(Collected data entries)
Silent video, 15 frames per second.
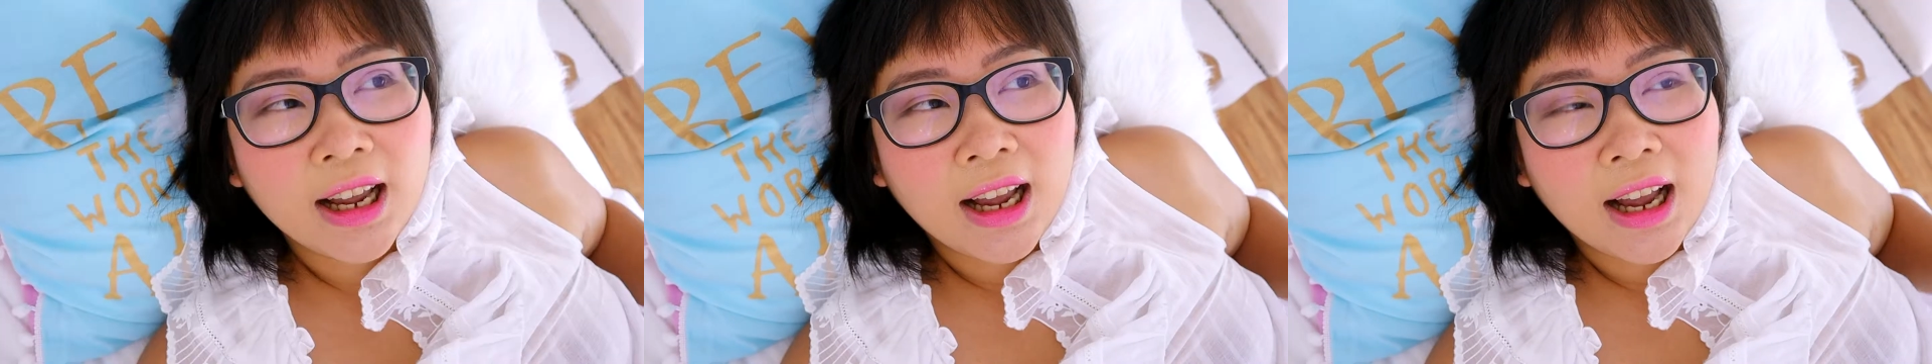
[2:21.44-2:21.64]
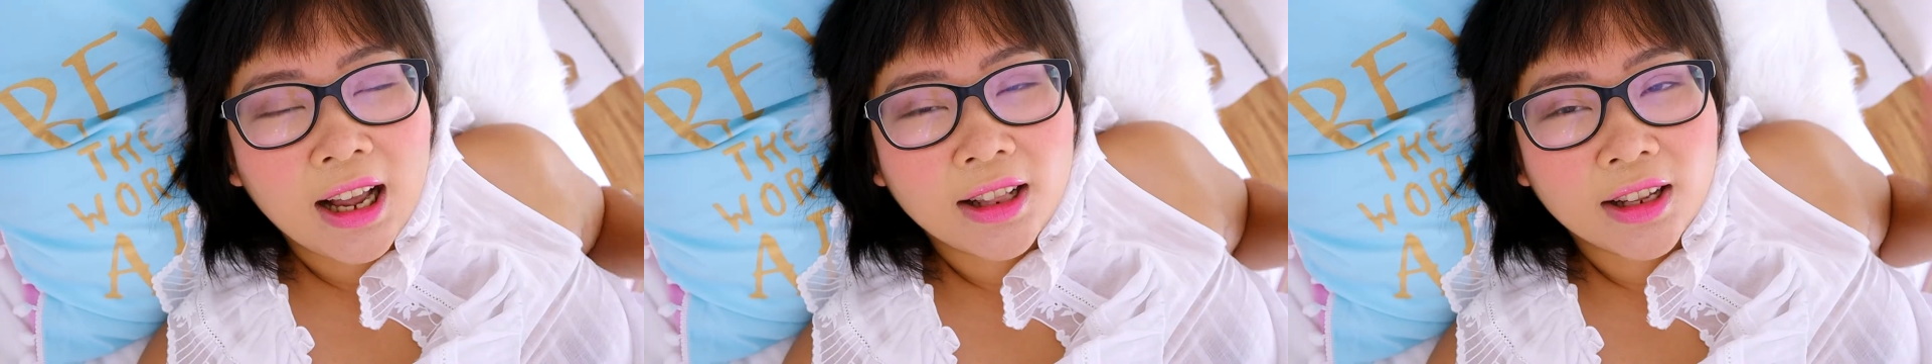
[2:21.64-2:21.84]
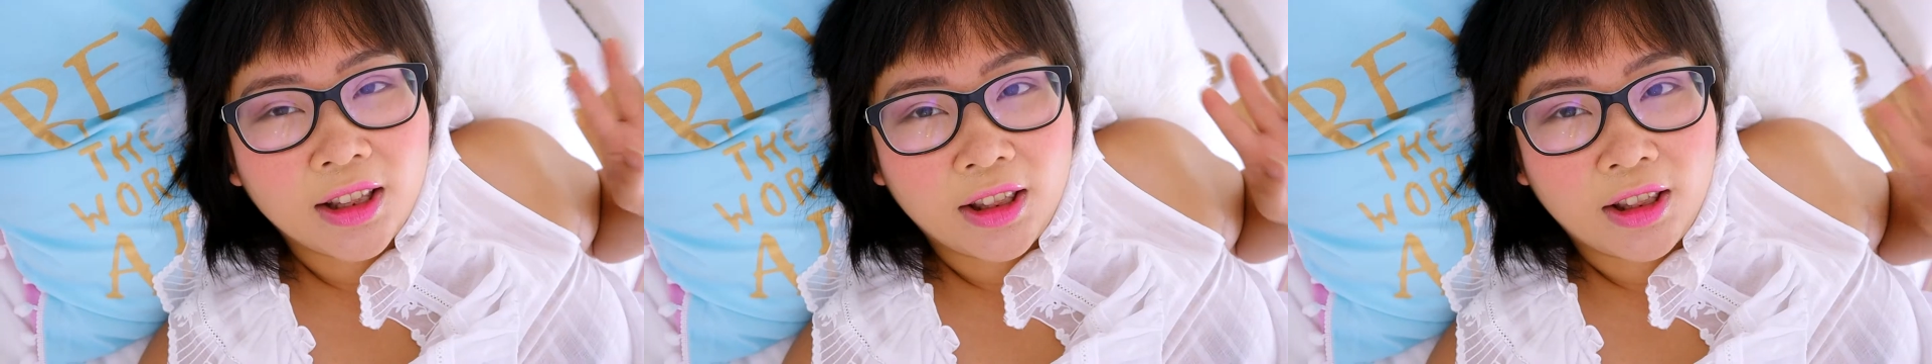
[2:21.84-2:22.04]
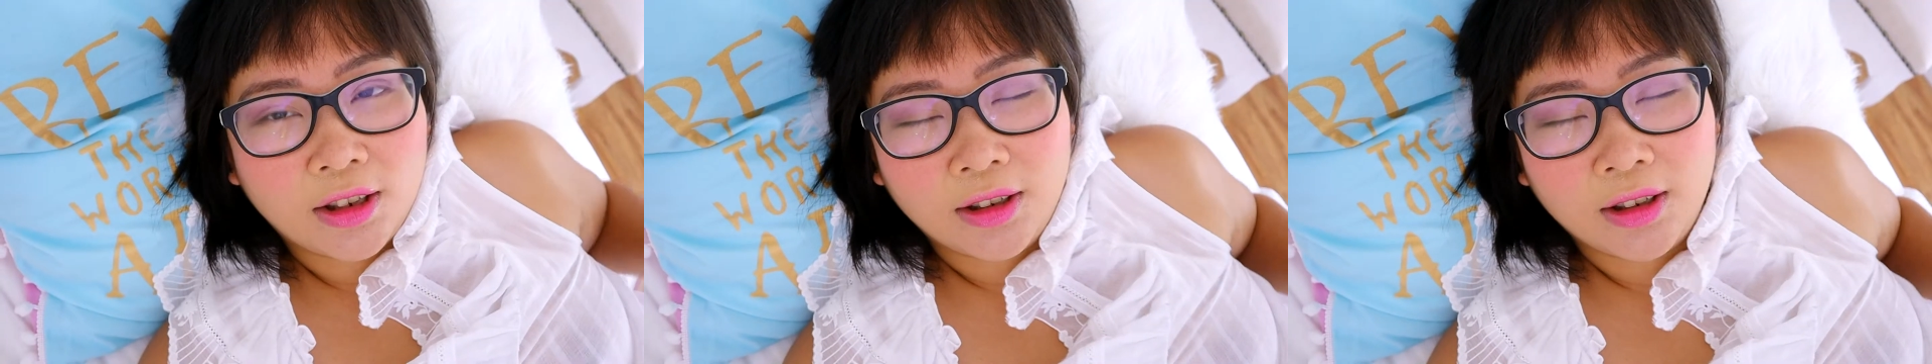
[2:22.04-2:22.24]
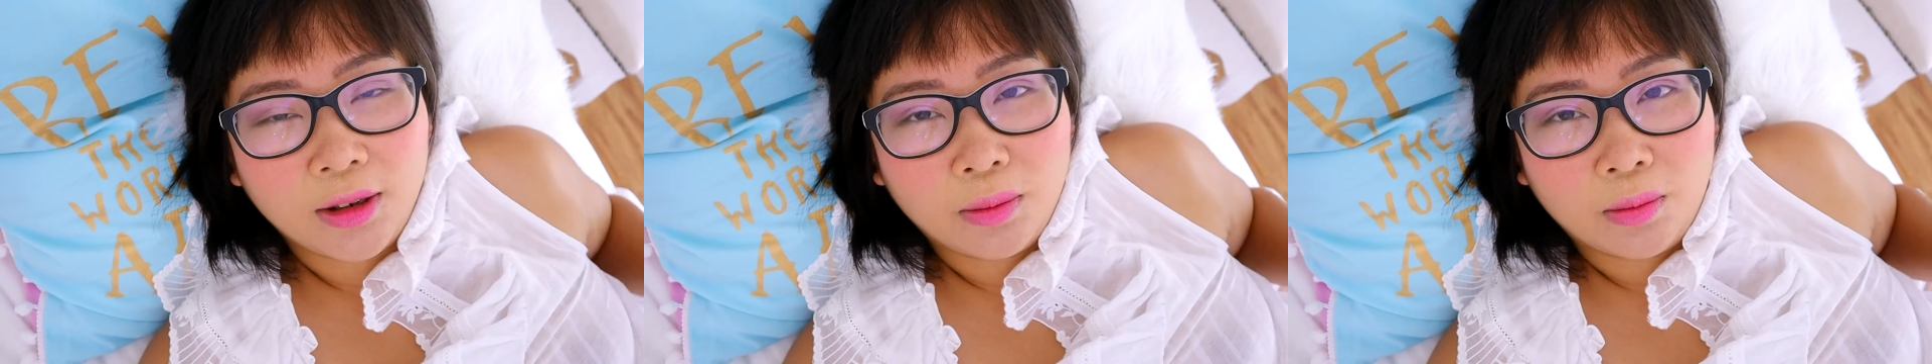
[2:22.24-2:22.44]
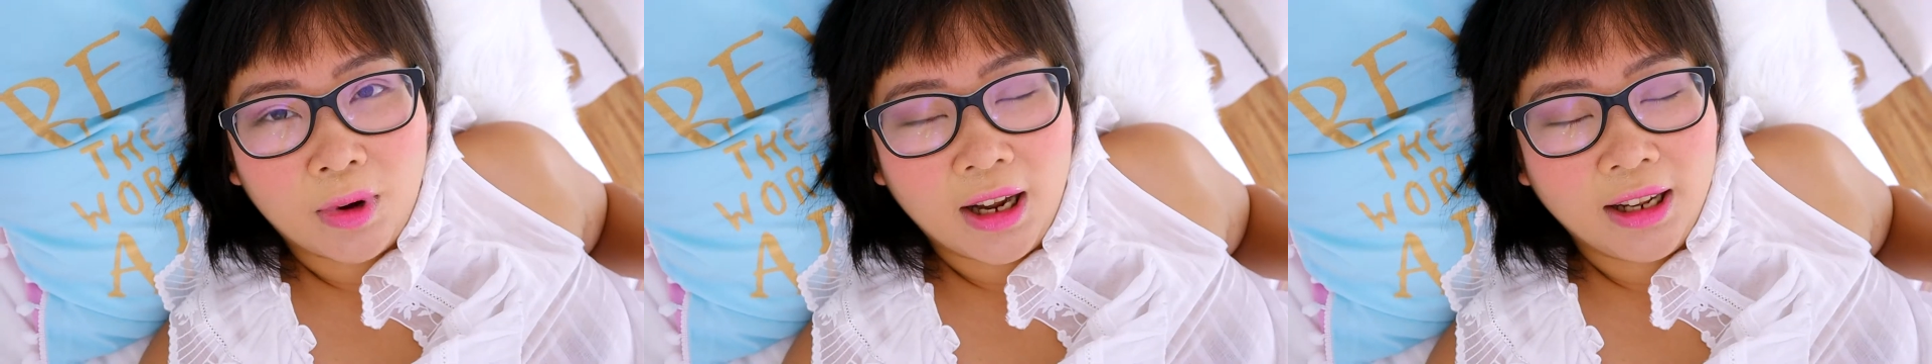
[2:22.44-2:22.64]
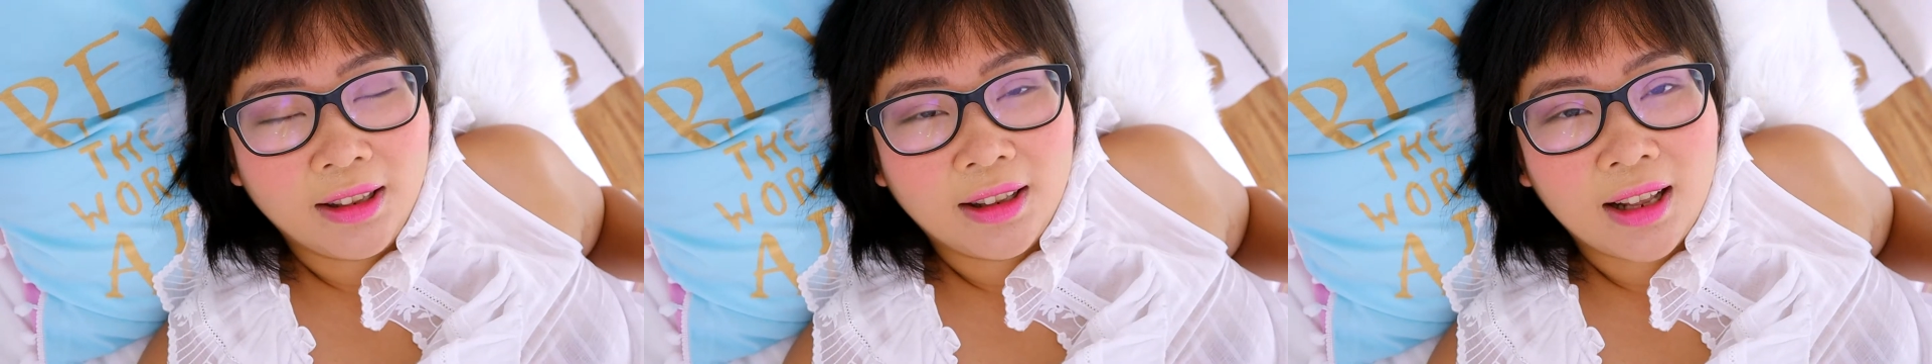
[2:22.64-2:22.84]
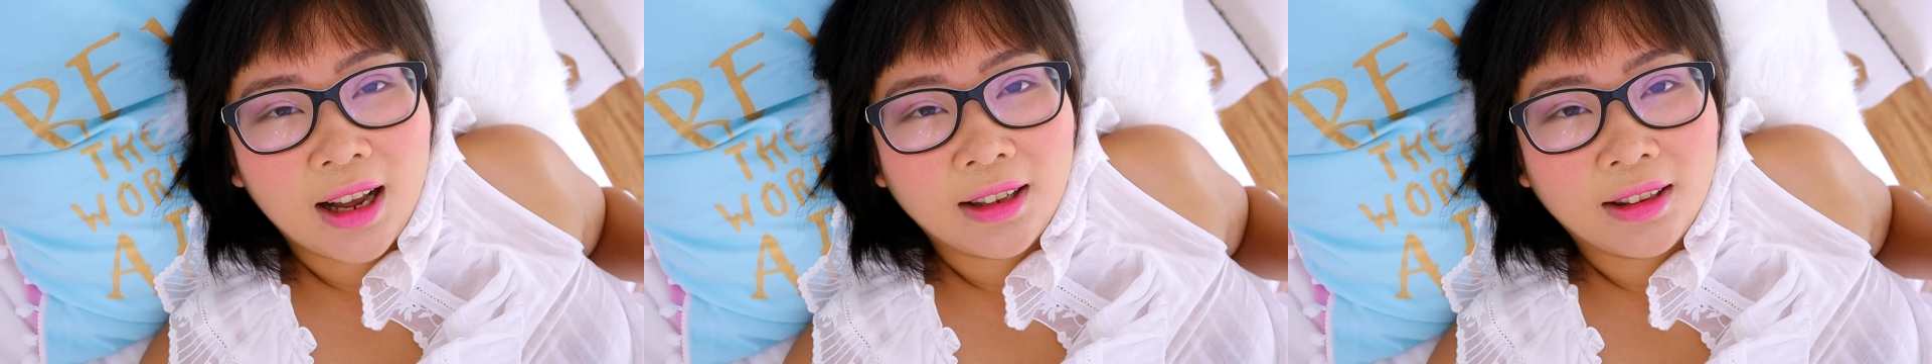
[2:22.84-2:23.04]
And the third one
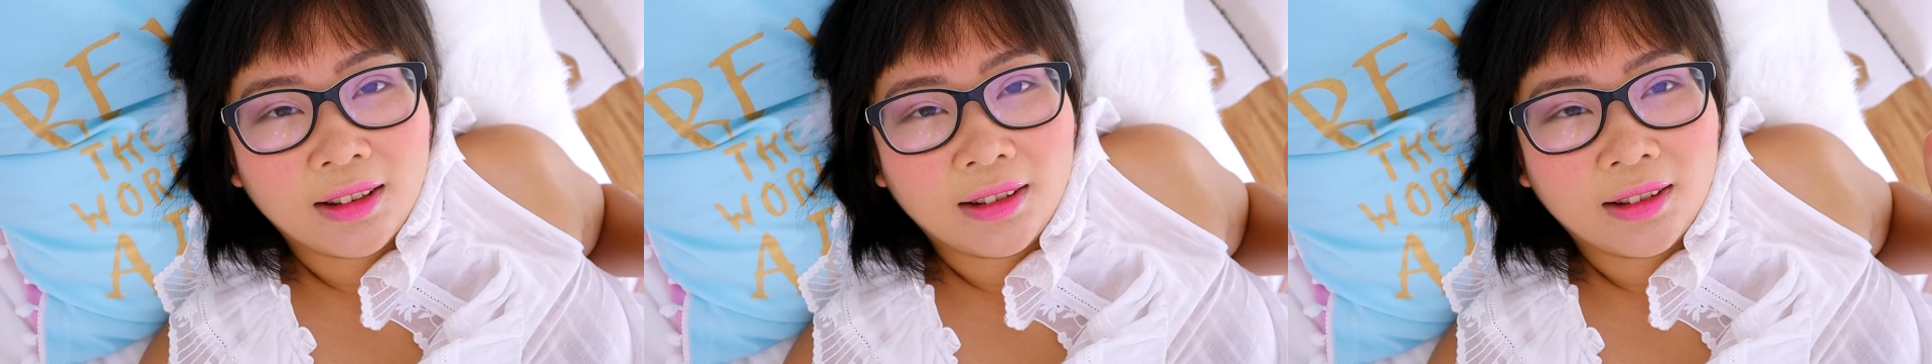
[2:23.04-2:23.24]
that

» Assignment
The answer should consist of all the records, duplicated exactly, with no images included.

» Answer to this problem
Silent video, 15 frames per second.
[2:21.44-2:21.64]
[2:21.64-2:21.84]
[2:21.84-2:22.04]
[2:22.04-2:22.24]
[2:22.24-2:22.44]
[2:22.44-2:22.64]
[2:22.64-2:22.84]
[2:22.84-2:23.04]
And the third one
[2:23.04-2:23.24]
that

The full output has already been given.